Kanadalı oyuncu Claire Brosseau, uzun yıllardır mücadele ettiği ruh sağlığı sorunları nedeniyle hayatına son vermek istiyor. 48 yaşındaki sanatçı, Kanada'nın Tıbbi Destekli Ölüm programına yaptığı başvurunun reddedilmesi üzerine mahkemeye giderek, bu kararın ayrımcılık olduğunu savunuyor.

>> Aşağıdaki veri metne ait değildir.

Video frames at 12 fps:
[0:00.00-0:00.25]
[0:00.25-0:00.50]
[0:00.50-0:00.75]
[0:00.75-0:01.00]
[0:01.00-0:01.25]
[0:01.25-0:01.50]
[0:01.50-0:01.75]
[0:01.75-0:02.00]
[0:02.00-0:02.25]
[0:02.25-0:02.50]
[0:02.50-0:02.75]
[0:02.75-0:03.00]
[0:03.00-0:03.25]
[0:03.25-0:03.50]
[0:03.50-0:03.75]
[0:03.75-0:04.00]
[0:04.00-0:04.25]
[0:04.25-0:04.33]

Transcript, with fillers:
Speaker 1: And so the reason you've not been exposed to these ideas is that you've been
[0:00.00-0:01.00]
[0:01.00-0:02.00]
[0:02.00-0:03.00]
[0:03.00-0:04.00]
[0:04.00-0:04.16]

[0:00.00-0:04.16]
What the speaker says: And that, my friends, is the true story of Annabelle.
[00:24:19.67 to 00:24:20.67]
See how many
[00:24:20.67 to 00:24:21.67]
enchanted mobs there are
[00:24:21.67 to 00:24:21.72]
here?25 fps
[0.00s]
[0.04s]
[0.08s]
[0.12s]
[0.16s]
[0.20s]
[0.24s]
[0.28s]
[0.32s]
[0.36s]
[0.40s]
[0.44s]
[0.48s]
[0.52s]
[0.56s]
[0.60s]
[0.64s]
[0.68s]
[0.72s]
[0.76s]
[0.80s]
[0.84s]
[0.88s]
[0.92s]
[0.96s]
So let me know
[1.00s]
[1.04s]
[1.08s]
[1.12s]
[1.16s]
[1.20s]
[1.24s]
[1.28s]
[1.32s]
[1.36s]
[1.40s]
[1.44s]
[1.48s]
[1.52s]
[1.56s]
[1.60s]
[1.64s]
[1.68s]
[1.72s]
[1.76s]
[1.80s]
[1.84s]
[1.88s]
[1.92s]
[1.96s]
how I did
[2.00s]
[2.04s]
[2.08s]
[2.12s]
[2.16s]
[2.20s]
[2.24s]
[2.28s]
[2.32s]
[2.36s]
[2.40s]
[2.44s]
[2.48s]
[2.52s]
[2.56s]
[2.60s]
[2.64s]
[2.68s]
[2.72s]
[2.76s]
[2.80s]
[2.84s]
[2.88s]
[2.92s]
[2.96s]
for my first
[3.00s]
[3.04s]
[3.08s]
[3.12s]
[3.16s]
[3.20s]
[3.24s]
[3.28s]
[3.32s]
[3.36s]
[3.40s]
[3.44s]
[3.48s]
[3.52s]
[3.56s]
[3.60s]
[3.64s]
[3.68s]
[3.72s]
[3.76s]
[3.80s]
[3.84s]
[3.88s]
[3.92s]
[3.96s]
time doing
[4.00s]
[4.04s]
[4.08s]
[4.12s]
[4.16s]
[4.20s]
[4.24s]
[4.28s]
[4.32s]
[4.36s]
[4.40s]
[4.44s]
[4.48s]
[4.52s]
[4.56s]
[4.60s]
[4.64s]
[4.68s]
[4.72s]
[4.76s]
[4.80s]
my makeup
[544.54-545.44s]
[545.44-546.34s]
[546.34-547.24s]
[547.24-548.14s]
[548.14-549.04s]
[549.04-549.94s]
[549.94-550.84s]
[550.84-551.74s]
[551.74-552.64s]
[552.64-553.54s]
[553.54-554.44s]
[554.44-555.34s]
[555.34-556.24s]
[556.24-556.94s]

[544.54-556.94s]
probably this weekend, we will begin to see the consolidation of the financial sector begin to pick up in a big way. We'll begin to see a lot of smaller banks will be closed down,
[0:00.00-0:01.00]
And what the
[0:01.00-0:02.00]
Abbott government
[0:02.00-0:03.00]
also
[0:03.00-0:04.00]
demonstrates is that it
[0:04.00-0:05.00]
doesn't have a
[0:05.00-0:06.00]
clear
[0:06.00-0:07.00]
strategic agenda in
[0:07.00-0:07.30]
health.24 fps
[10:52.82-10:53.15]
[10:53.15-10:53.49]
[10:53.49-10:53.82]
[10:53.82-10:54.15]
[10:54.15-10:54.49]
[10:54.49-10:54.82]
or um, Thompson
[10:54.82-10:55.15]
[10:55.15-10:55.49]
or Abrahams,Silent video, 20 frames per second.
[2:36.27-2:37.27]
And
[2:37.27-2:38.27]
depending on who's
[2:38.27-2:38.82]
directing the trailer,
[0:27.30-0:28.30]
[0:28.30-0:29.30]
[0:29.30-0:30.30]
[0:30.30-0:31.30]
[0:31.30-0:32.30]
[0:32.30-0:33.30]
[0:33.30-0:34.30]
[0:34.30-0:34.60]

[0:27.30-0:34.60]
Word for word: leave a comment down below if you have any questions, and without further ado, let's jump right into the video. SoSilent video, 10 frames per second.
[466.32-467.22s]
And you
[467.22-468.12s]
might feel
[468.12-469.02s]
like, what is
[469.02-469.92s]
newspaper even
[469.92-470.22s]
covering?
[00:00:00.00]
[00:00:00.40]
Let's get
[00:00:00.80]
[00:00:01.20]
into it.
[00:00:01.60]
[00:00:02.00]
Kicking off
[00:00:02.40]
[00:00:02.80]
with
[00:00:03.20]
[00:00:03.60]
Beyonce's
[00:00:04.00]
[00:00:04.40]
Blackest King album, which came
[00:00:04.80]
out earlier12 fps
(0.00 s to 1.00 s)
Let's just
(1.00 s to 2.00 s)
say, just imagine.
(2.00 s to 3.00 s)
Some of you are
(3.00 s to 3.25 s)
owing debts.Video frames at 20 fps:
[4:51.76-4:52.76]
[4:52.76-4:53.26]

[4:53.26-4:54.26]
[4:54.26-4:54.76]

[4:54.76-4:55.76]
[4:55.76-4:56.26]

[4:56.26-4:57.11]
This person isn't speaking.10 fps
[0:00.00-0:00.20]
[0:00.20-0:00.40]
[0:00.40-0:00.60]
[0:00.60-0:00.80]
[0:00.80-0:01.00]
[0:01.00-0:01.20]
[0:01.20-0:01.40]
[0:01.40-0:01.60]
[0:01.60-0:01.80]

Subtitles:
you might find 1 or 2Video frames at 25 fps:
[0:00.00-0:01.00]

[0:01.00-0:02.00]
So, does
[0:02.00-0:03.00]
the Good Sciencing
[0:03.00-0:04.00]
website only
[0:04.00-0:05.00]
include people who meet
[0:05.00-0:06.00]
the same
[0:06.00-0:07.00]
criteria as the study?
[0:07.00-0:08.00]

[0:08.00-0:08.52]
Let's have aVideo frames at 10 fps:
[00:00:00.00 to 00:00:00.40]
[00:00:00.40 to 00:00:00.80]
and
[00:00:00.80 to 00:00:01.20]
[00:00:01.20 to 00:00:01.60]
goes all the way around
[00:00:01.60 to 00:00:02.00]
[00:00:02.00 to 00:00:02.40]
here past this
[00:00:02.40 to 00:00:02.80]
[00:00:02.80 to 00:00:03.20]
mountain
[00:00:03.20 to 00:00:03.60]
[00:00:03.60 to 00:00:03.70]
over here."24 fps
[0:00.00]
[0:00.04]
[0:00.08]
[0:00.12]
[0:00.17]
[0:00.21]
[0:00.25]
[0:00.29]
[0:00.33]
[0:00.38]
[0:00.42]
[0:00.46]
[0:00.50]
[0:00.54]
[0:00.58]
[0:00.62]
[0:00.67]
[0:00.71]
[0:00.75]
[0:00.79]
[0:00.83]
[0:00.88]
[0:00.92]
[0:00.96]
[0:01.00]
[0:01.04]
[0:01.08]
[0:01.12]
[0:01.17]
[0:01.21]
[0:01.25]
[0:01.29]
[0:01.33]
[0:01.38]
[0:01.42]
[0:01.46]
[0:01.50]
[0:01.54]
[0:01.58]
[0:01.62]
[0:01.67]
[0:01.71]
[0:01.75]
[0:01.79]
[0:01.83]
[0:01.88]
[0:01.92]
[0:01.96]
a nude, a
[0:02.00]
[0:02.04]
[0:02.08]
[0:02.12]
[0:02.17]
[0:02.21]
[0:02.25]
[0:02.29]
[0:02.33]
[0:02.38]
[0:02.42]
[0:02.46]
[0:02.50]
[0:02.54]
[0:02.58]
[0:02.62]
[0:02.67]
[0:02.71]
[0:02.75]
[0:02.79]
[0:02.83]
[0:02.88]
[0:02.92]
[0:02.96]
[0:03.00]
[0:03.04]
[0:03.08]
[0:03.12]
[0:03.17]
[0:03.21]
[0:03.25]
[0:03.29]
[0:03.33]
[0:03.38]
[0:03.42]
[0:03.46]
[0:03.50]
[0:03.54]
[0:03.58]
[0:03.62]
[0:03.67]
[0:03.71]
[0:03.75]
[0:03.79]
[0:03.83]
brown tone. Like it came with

Uzun Süreli Mücadele ve Tıbbi Destekli Ölüm Başvurusu
Claire Brosseau, henüz 14 yaşındayken konulan manik depresyon teşhisiyle başlayan ve hayatı boyunca devam eden bir ruh sağlığı mücadelesi veriyor. Oyuncu, anksiyete, kronik intihar düşünceleri, yeme bozukluğu, kişilik bozukluğu, madde bağımlılığı ve travma sonrası stres bozukluğu gibi bir dizi ciddi sorunla baş etmeye çalışıyor.
Denediği tüm terapilerin kalıcı bir iyileşme sağlamadığını ifade eden Brosseau, 2021 yılında Kanada'nın Tıbbi Destekli Ölüm (MAID) programına başvurdu. Bu program, 'ciddi ve iyileştirilemez tıbbi rahatsızlıkları' bulunan kişilere doktor yardımıyla yaşamlarına son verme hakkı tanıyor.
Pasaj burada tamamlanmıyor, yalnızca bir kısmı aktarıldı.